Nothing fancy, just warm, familiar, and always welcome.
These are the kinds of recipes that stay with you.
✧ Simple Scones
- 225g self-raising flour
- 50g butter
- 25g sugar
- 150ml milk
- Rub butter into flour until it resembles crumbs.
- Stir in sugar.
- Add milk and bring together gently.
- Roll lightly and cut into rounds.
- Bake until risen and golden.
Best eaten warm, with butter, jam, or both.
Handle lightly — they prefer a gentle touch.
Ways to Vary Them
- Savoury: add grated cheese, a pinch of mustard powder, or chopped herbs.

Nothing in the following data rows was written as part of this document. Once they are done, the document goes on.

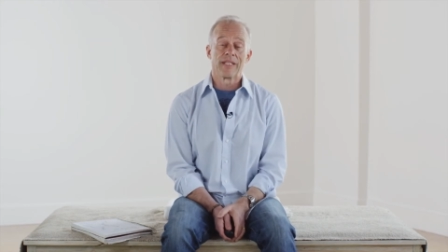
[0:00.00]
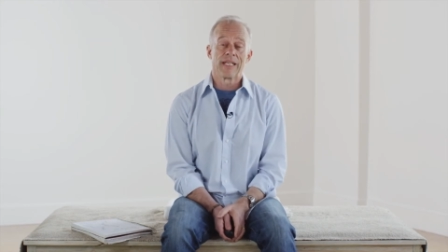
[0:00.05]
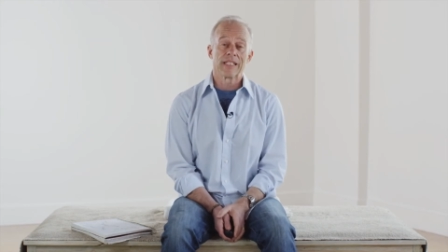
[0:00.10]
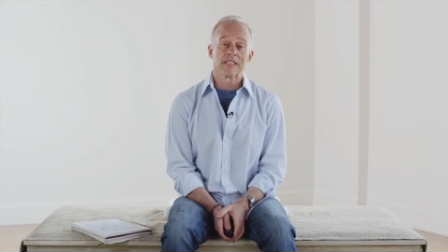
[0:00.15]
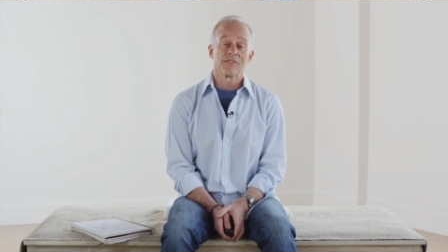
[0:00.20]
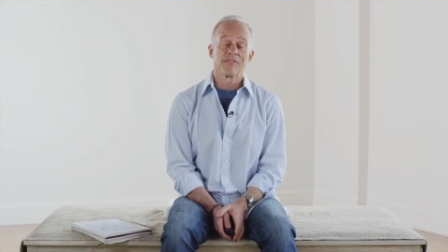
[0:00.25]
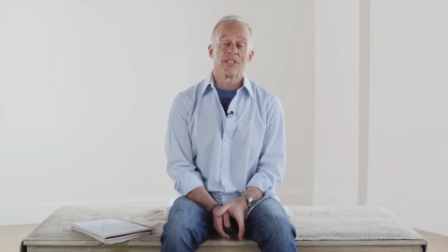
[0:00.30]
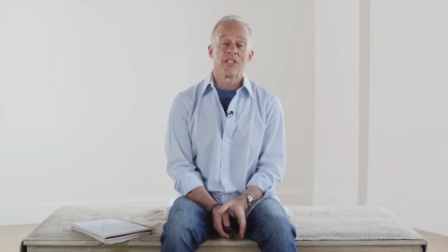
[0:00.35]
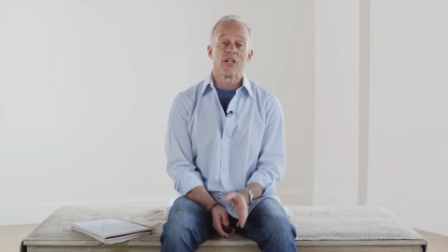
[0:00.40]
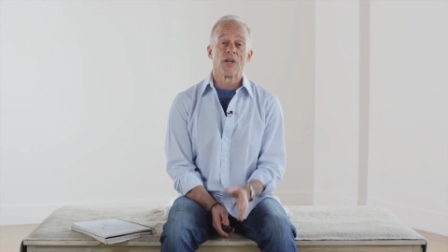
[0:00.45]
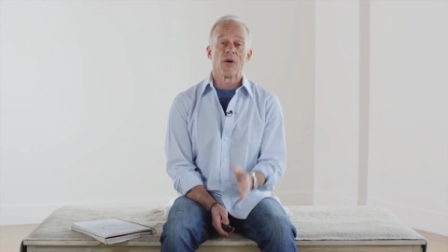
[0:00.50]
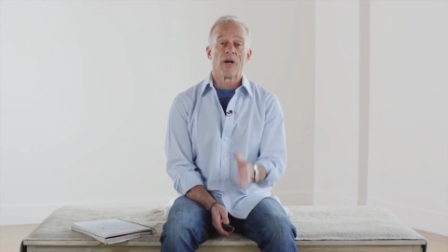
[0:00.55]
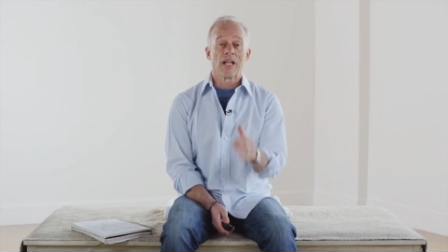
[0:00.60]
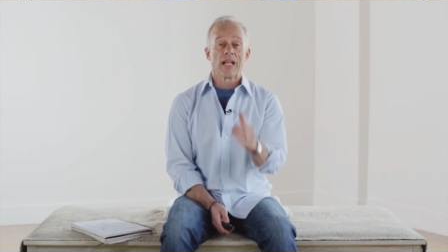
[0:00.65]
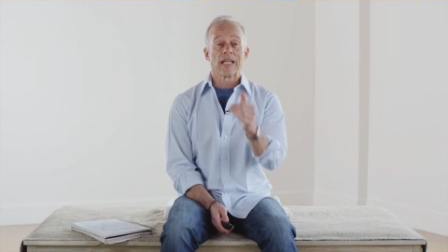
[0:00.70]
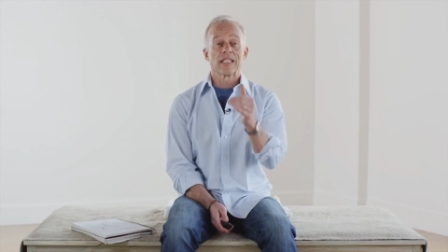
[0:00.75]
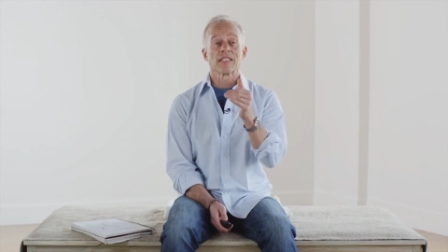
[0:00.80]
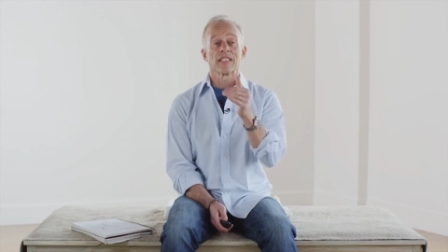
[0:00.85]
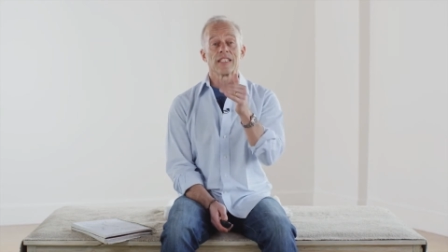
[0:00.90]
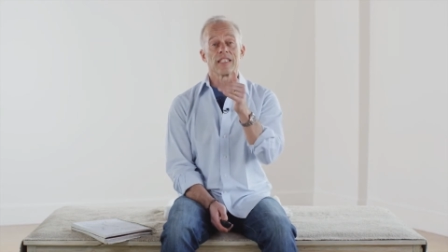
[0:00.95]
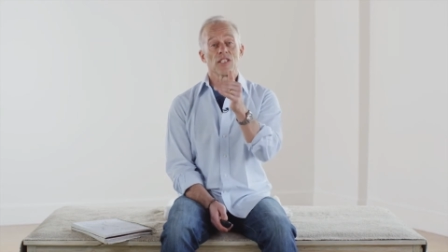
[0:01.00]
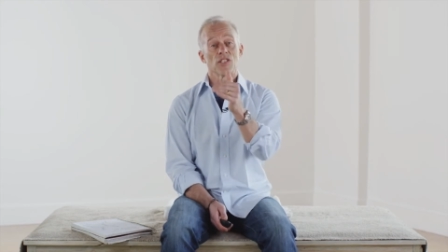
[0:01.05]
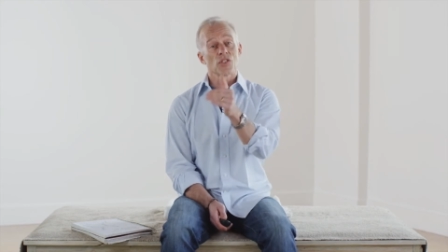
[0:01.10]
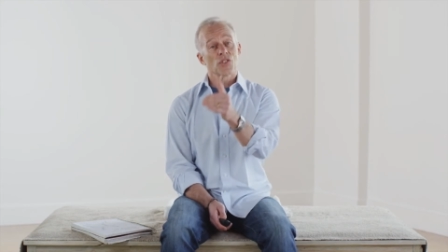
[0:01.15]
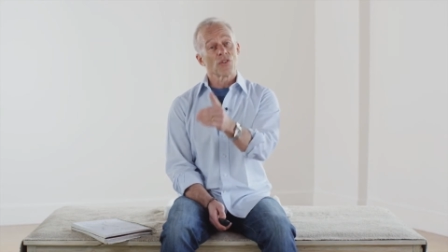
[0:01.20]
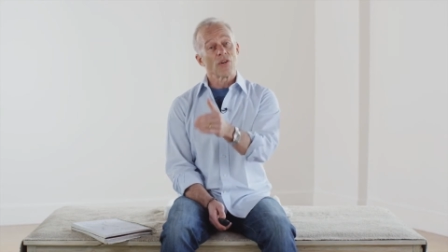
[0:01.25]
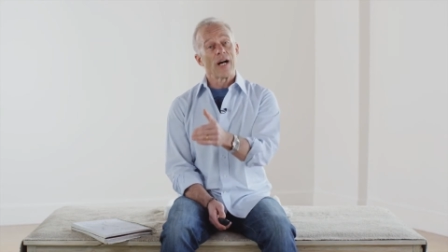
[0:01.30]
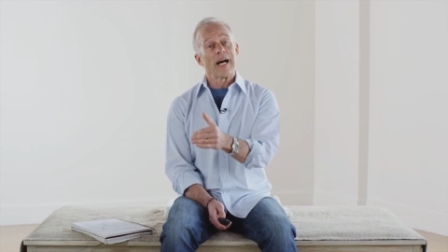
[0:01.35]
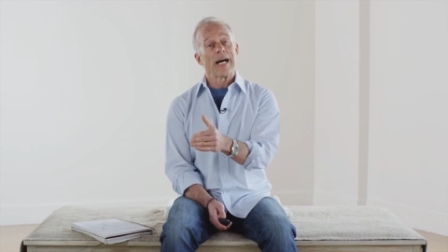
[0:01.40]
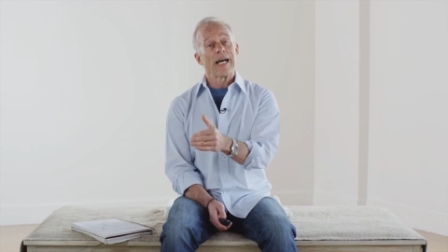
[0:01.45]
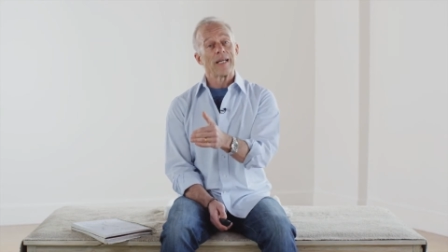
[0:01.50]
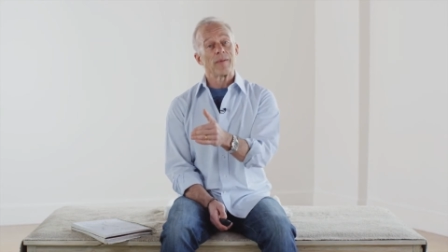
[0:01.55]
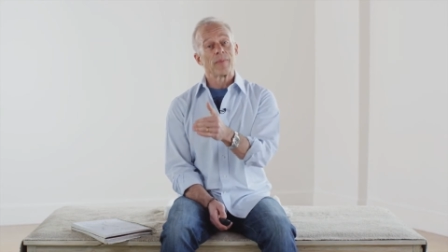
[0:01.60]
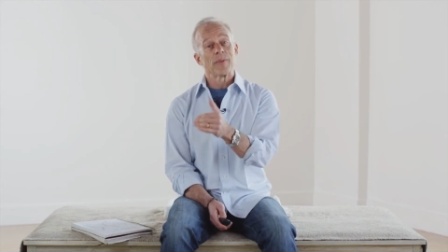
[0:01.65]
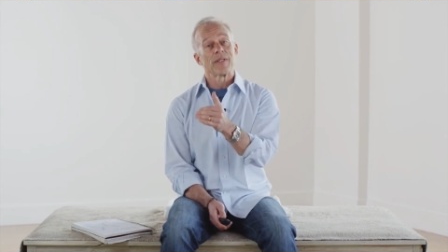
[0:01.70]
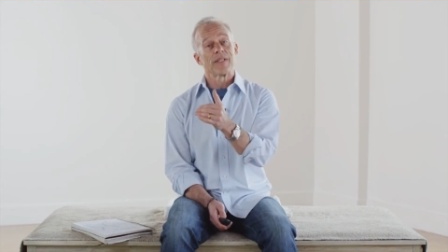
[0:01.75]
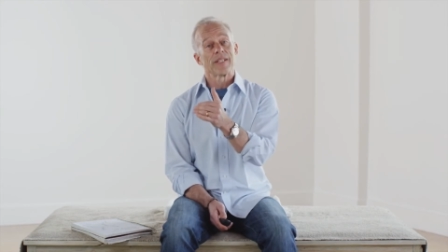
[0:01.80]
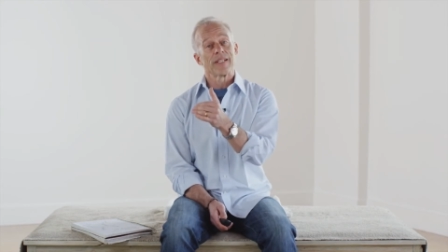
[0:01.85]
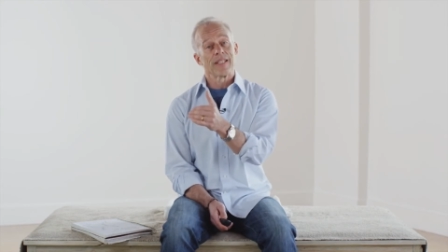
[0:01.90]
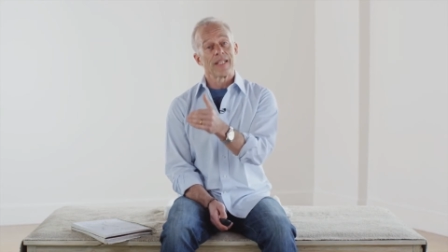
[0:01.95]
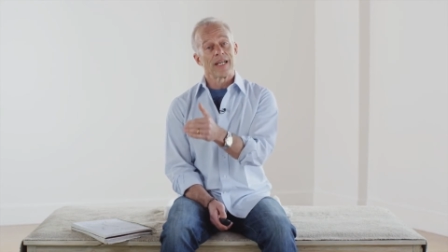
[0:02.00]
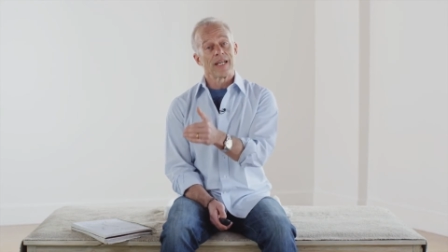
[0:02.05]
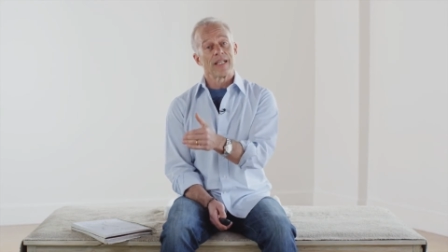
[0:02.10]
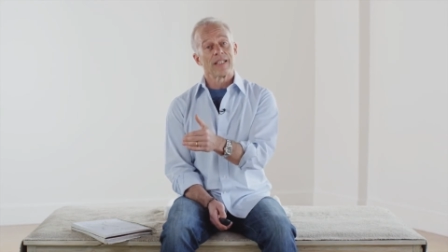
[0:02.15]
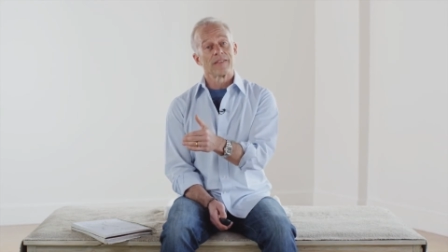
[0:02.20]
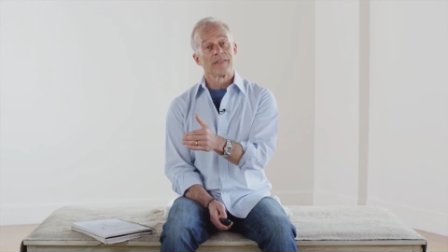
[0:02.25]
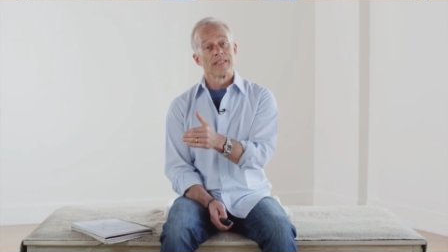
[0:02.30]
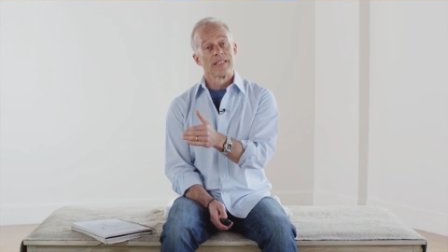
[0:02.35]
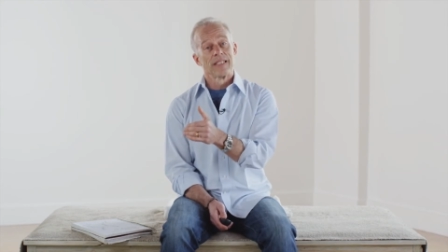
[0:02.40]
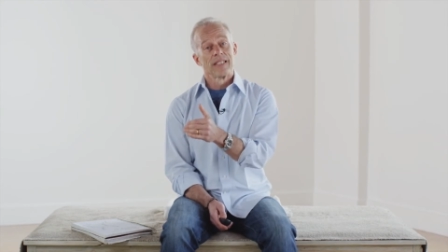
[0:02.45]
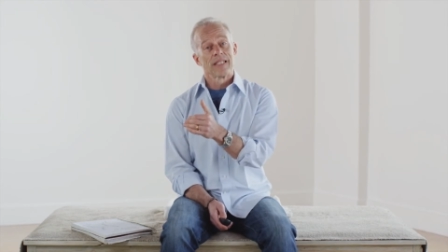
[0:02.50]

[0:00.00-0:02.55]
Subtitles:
next video, I'll actually describe the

- Classic sweet: add a little extra sugar and mixed dried fruit.
- Fruit & cherry: mixed fruit, sultanas, or chopped glacé cherries.

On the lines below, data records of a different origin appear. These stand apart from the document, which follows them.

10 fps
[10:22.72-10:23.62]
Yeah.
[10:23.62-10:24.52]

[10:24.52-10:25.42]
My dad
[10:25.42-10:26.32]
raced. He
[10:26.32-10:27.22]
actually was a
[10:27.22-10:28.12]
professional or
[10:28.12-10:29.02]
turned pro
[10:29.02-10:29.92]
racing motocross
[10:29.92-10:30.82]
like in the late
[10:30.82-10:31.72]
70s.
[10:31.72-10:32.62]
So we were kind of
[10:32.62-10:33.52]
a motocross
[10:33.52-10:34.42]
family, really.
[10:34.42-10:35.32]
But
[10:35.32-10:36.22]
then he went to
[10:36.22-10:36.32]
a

- Spiced: a pinch of cinnamon or nutmeg for warmth.
- Plain: keep them simple and serve with butter and jam.
Once you know the base, they can be whatever you need them to be.
✧ Rock Cakes
- 225g self-raising flour
- 100g butter
- 75g sugar
- 100g dried fruit
- 1 egg
- 1–2 tbsp milk
- Rub butter into flour.
- Stir in sugar and dried fruit.
- Add egg and a little milk to bind.
- Drop rough spoonfuls onto a tray.
- Bake until golden and slightly crisp at the edges.
They should look a little uneven — that’s where the name comes from.
✧ Cinnamon Loaf
This is a warm, comforting bake — soft inside, gently spiced, and perfect with tea.
- 225g flour
- 150g sugar
- 2 eggs
- 100g butter (melted)
- 1 tsp cinnamon (or more if you love it)
- 1 tsp baking powder
- 100ml milk
- Mix dry ingredients together.
- Whisk in eggs, butter, and milk.
- Pour into a lined loaf tin.
- Bake until risen and golden.
For extra warmth, sprinkle cinnamon sugar on top before baking.
The scent alone is worth making it for.
✧ A Blessing for the Baking Table
“Let the dough rise well.
Let the oven hold steady.
Let what is made here bring comfort.”